──────── Data records

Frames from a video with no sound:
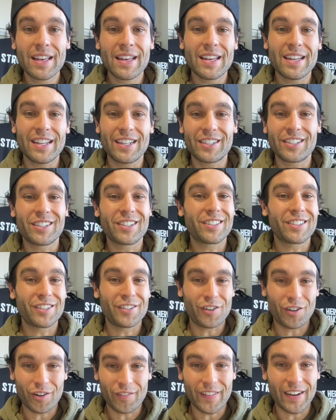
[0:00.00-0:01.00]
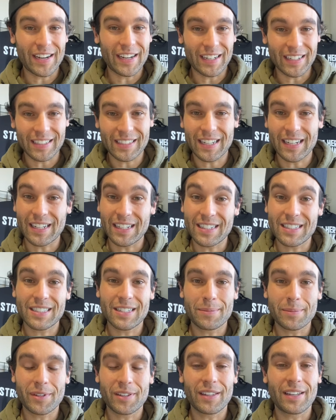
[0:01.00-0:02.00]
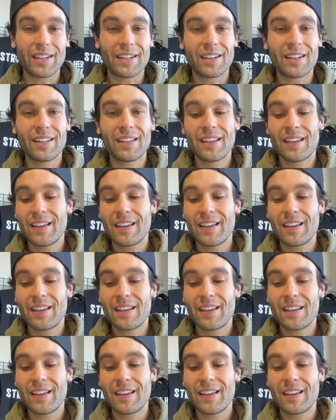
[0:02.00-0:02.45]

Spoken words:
It's just the nerve endings getting stimulated,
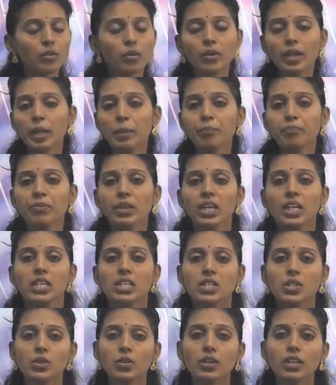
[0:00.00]
Okay,
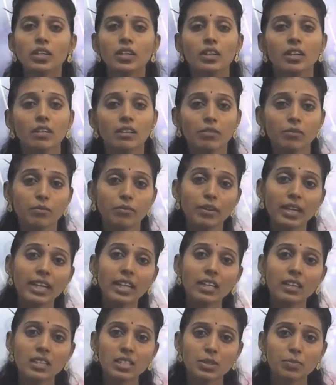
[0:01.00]
so here,
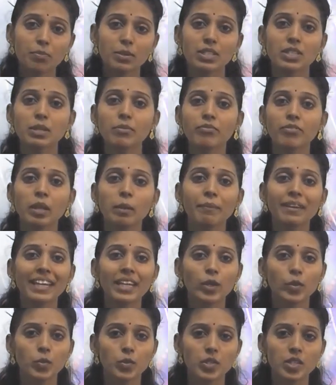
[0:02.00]
where this prism will be
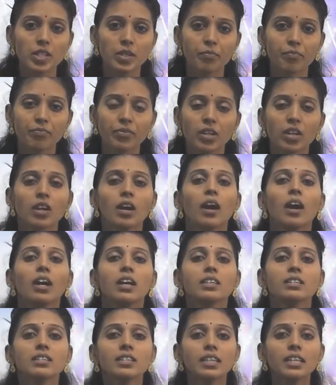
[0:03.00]
used?
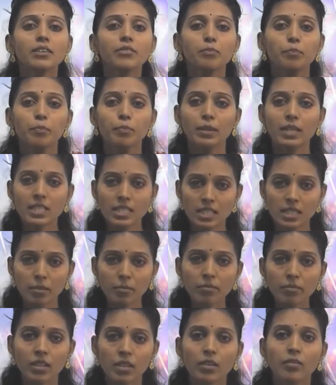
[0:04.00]
See,
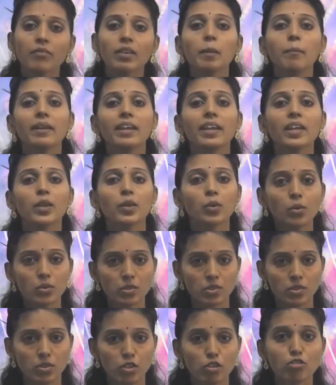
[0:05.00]
prism will be
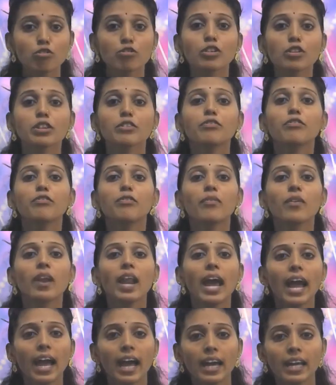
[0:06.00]
used to
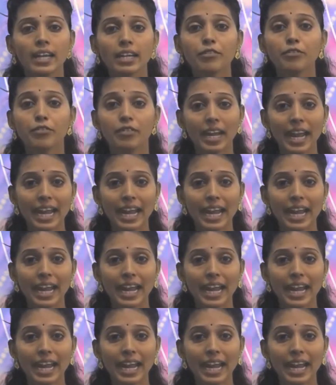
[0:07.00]
refract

────────────────

The expected output is an exact copy of the lines from the one with "[0:01.00-0:02.00]" to the final line of the entries above, pictures excepted; please include both ends.

(The answer)
[0:01.00-0:02.00]
[0:02.00-0:02.45]

Spoken words:
It's just the nerve endings getting stimulated,
[0:00.00]
Okay,
[0:01.00]
so here,
[0:02.00]
where this prism will be
[0:03.00]
used?
[0:04.00]
See,
[0:05.00]
prism will be
[0:06.00]
used to
[0:07.00]
refract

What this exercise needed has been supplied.